In just two short weeks my son will start high school, a momentous event in his young life, the beginning of his journey to adulthood. He plays football and plans to be a wrestler this season.
Thirty-three years ago when I started high school (GO PURGOLDERS!), my parents did not have to pay any fees for me to attend school. There were no fees for me to play football, and no fees for textbooks or consumables. As I recall, the only fees my parents paid while I was in high school were $20 for a season pass to all athletic events (total of $80 for four years), and $60 for driver's education my sophomore year. That was it.
Now, 30-some years later due to a shifting of the tax burden from the wealthy and businesses, school funding has taken a hit.
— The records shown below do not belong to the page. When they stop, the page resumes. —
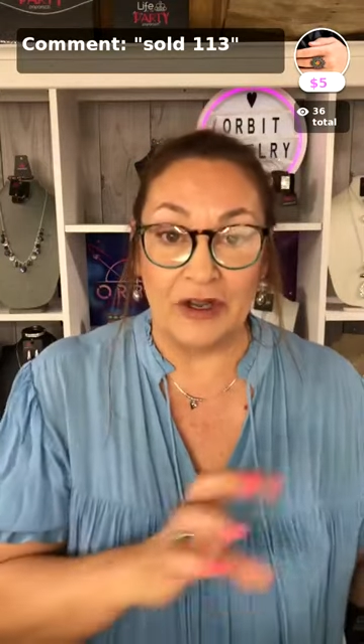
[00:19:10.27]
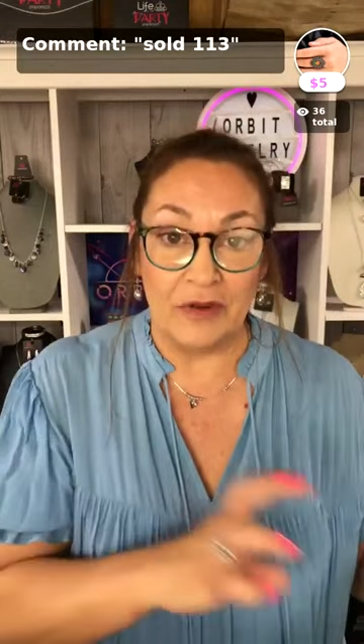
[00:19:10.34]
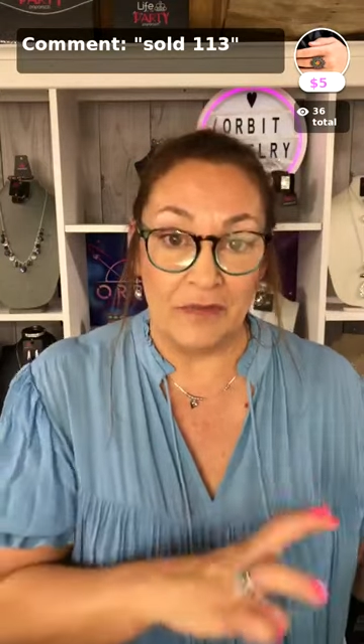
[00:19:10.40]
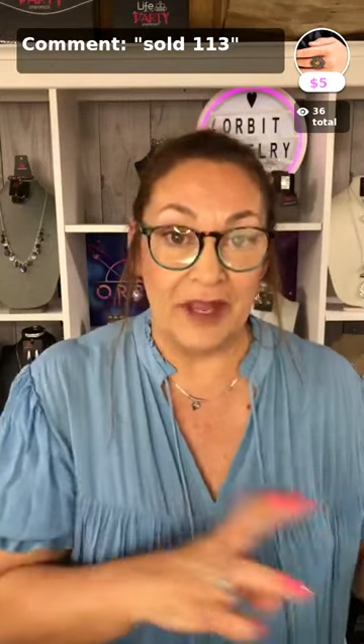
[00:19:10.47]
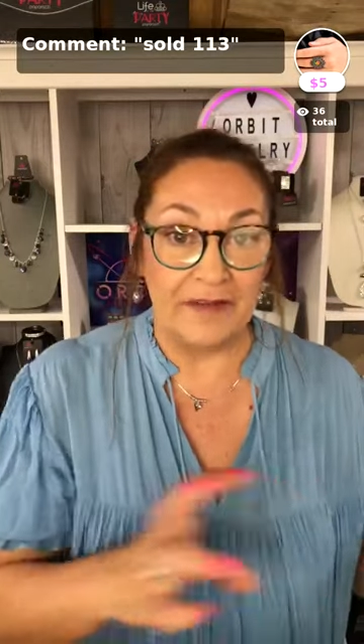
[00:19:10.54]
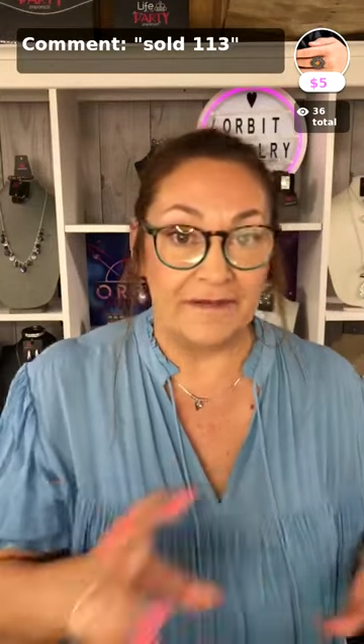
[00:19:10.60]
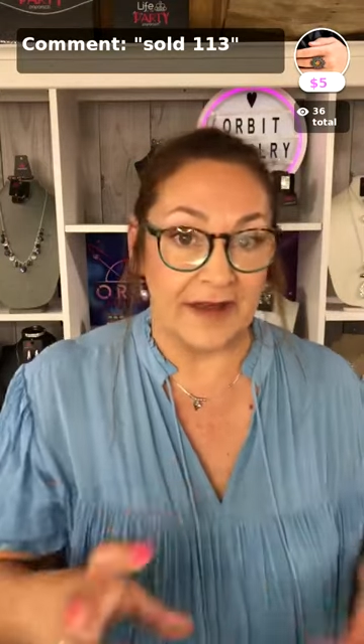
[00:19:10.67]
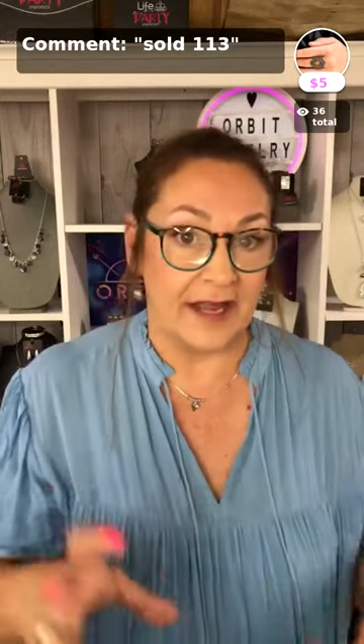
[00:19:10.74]
you
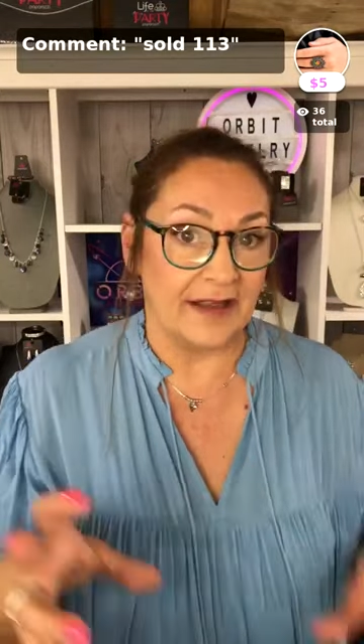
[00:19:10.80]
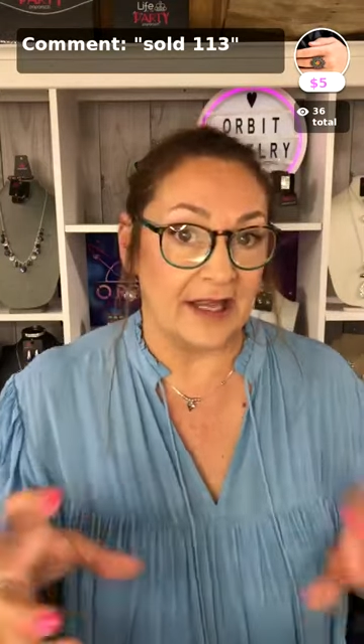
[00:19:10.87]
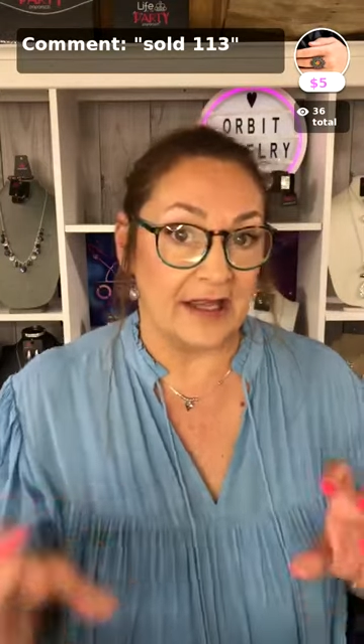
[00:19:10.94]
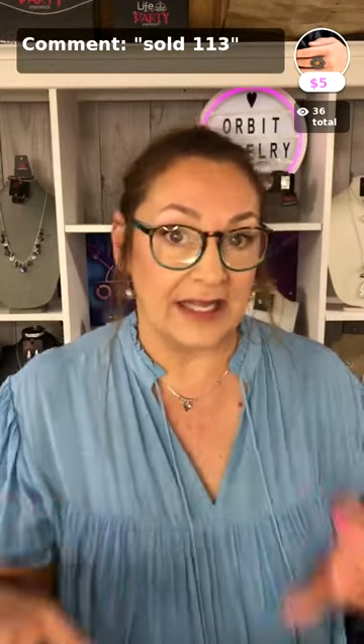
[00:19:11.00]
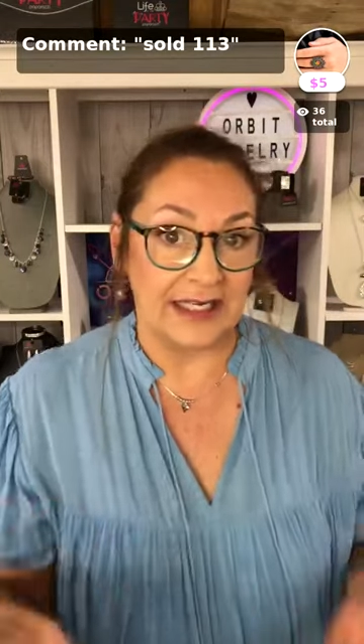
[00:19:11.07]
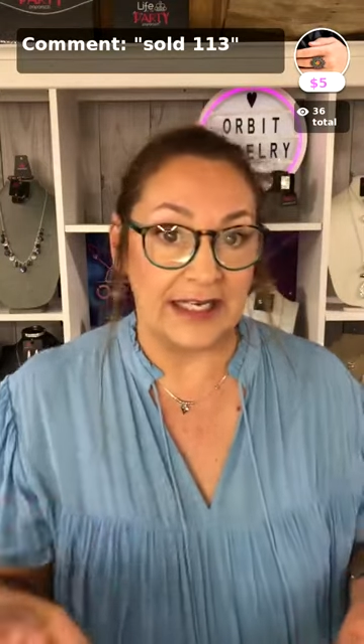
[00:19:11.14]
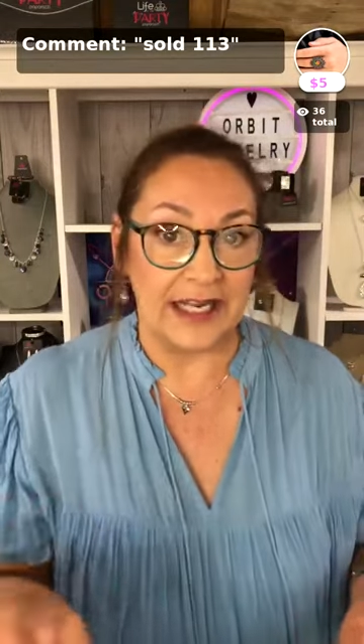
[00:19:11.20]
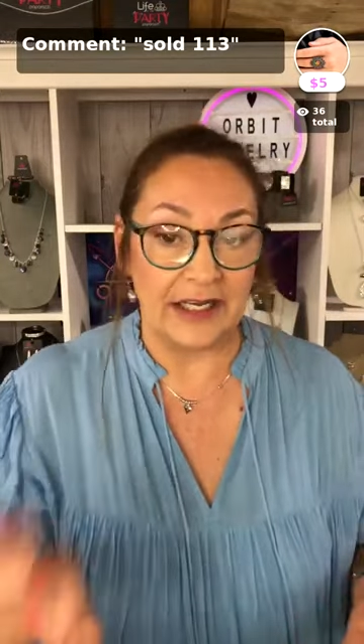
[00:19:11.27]
may find that
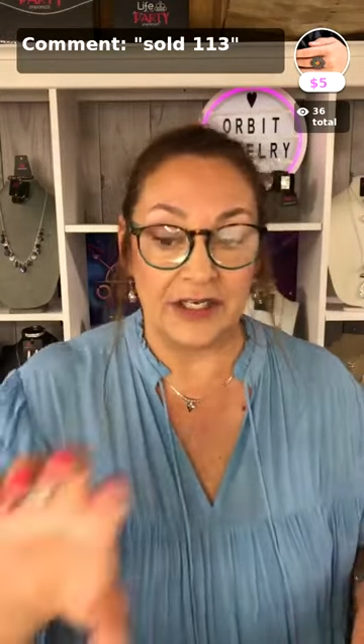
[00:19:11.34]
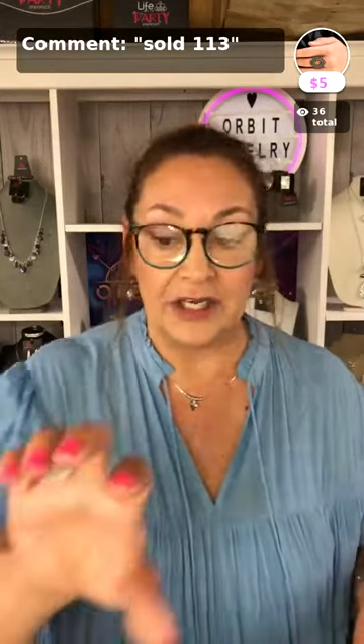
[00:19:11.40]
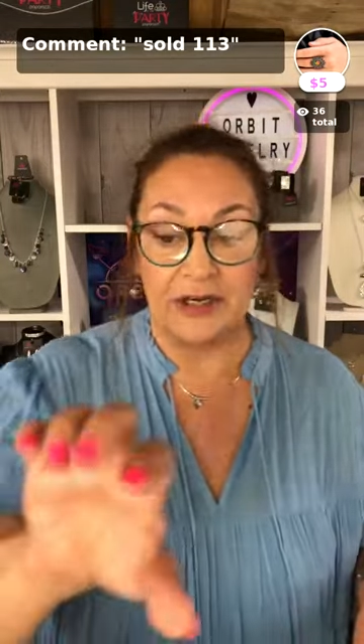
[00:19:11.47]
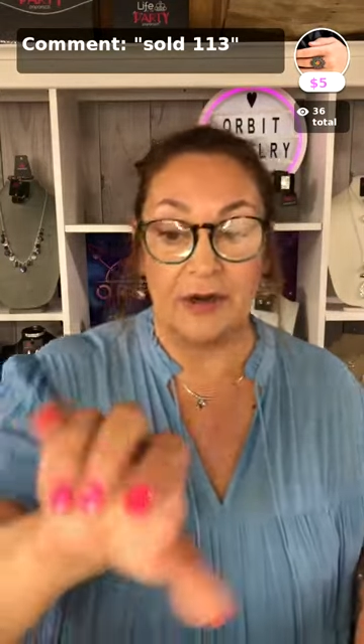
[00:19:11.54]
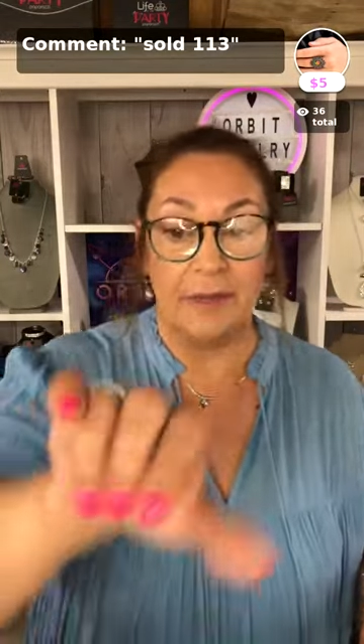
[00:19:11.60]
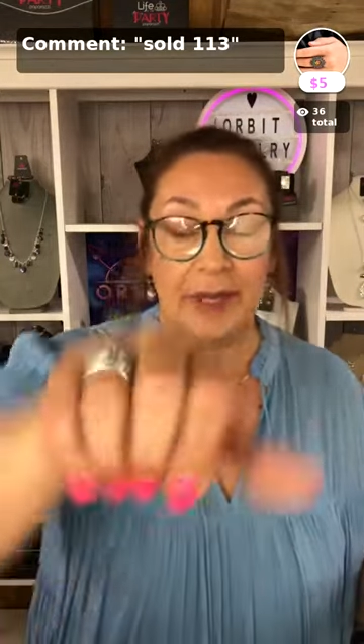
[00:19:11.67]
the daintier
Now my taxes no longer cover what it costs to educate a child.
And yet, Article X Section 3 of the Wisconsin State Constitution states:
The legislature shall provide by law for the establishment of district schools, which shall be as nearly uniform as practicable; and such schools shall be free and without charge for tuition to all children between the ages of 4 and 20 years...
Well, this does not look like free to me:
Off-season football camp: $75.00
Athletic fee (per sport): $115.00 x 2 (Football and Wrestling)
Off-season Speed, Strength, and Conditioning: $70
Spirit Pack (Clothing required for football): $45
Activity Fee: $30.00
Consumable Material Fee: $17.00
Planner: $5.00
SCI111-Course Fee Yr: $4.00
Textbook Fee: $35.00
Gatorade Fee: $20.00 (Added fee for football to pay for post-game refreshments)
Optional Yearbook: $47.00
Optional Student Athletic Pass: $20.00
Follow below the fold for more.
To top this off, any child participating in athletics is also expected to raise funds for the athletic department by selling discount cards for $20 each so that the athletic department has funds for maintenance. This past Wednesday my son and the rest of the football team had to go on a "blitz" to sell as many of the cards as they possibly could in a four-hour period.
In other words, my 14-year-old son has to be a salesman in order to play football.
Added to this is that the Madison Metropolitan School District no longer offers driver's education as a part of the curriculum due to budget cuts, which forces parents to the private market which is not cheap. And it makes me wonder how economically disadvantaged families are going to be able to afford having a child become a licensed driver.
I keep being told that we here in Madison are getting off easy on fees. Some of my friends have said they are paying double or triple what my family is paying. But that's not the point—the point is that in Wisconsin, voucher schools are siphoning money away from the public school system, and the wealthy and businesses are not paying their fair share.
It's not just public schools suffering. City services are cut as well. Across the Midwest communities, including Madison, are losing ash trees to the Emerald Ash Borer infestation. The city of Madison will have to cut down thousands of ash trees on public property and replant with hardier trees. The question currently before the city council on how to pay for this. One proposal is to charge property owners about 73 cents for each linear foot of street frontage, which would amount to $52.56 for a property with 72 feet bordering a city street. And this charge can't be added to property taxes because Scott Walker's Wisconsin ties the hands of municipalities with property tax caps. In the case of Madison, which is currently looking at $2 million dollars in increased urban forestry costs over the next two years, a fee is the only way to raise the money. You could face a higher fee just because you live on a corner.
All of these fees come at a time when wages have remained stagnant, with no relief in sight for the average worker in Wisconsin—who will be hit hardest by all these school fees, urban forestry fees, and other fees. In May of this year, Gov. Walker cut taxes once again, but those tax cuts will only benefit the wealthy—and they shifted even more of the burden onto the middle class. Now instead of all of us in society each paying our fair share towards educating our children and maintaining our cities and towns, the rich enjoy low taxes while local services crumble.
Wisconsin, the city of Madison, and the Madison Metropolitan School District are but a microcosm of what has happened and is continuing to happen in America today. We have the money to militarize our police forces, for jet fighters that do not fly, for wars that seemingly never end, but we cannot pay to educate our children, house the homeless, or provide basic city services.
While growing up my dad, a child of the Great Depression and a World War II veteran, would tell me how America was the greatest nation on earth. That she may have made mistakes along the way, but we were a beacon to the rest of the world. Today, I can't tell my son those same things. I feel as if I have lost my country. Our priorities are all wrong, and hate and vitriol have replaced reasoned debate. Our police forces look like they would be more at home on a battlefield in Iraq or Afghanistan than in Missouri. All of this goes on while our middle class collapses under an ever-increasing load of paying for everything.
What kind of world will my son be facing in four years when he graduates from high school?